■ Exercise directions: Set down each line of the material that follows exactly, and leave its pictures out.

■ Records to use:
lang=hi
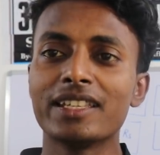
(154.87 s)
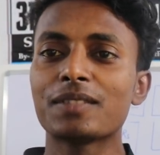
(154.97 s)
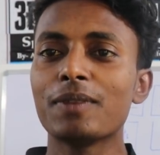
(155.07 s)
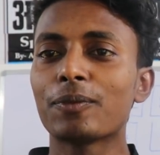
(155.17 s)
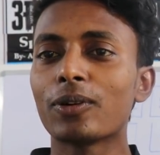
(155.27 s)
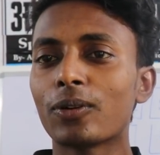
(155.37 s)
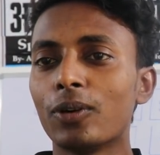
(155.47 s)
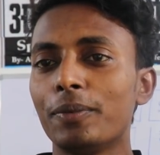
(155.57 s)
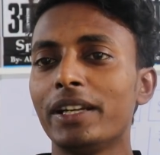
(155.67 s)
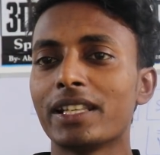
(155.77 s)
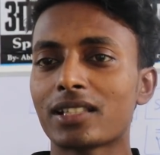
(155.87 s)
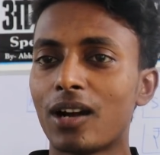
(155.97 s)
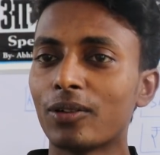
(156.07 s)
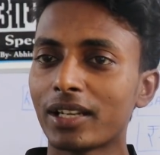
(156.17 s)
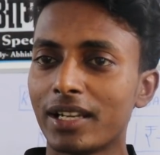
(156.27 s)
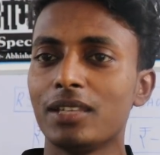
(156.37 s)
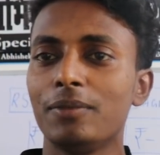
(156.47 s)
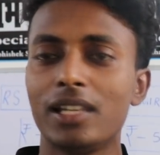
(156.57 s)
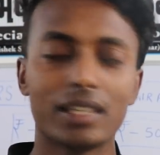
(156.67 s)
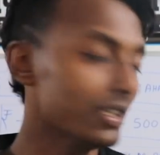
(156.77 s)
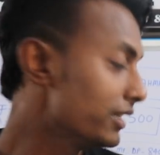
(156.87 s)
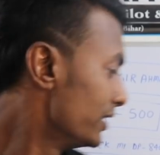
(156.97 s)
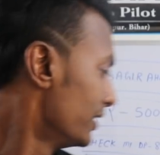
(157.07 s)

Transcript: इसमें आपको कोई भी डिस्काउंट नहीं मिलेगी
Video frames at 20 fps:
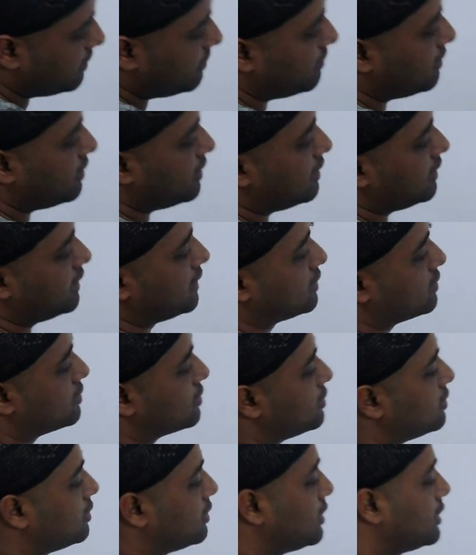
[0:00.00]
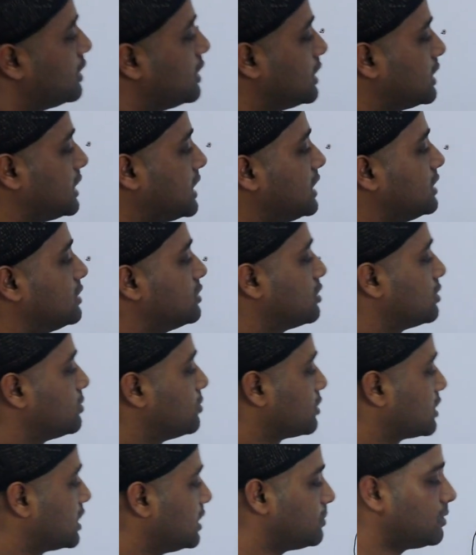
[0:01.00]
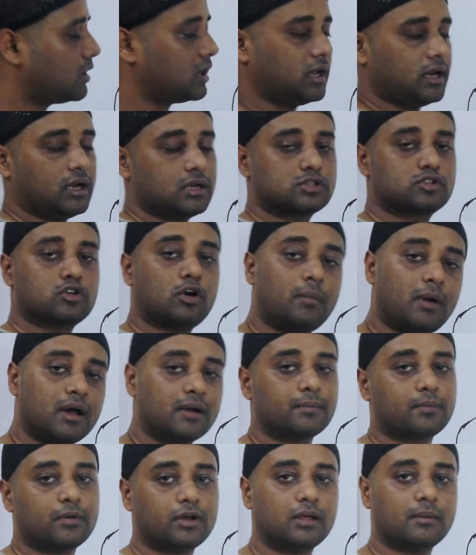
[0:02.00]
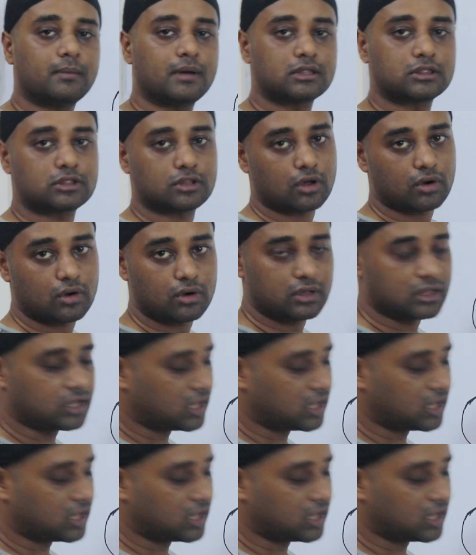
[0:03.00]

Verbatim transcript: এম ইনটু কেন্দ্রমুখী বলের সমান পরিমাণ ত্বরণ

■ Answer box:
lang=hi
(154.87 s)
(154.97 s)
(155.07 s)
(155.17 s)
(155.27 s)
(155.37 s)
(155.47 s)
(155.57 s)
(155.67 s)
(155.77 s)
(155.87 s)
(155.97 s)
(156.07 s)
(156.17 s)
(156.27 s)
(156.37 s)
(156.47 s)
(156.57 s)
(156.67 s)
(156.77 s)
(156.87 s)
(156.97 s)
(157.07 s)

Transcript: इसमें आपको कोई भी डिस्काउंट नहीं मिलेगी
Video frames at 20 fps:
[0:00.00]
[0:01.00]
[0:02.00]
[0:03.00]

Verbatim transcript: এম ইনটু কেন্দ্রমুখী বলের সমান পরিমাণ ত্বরণ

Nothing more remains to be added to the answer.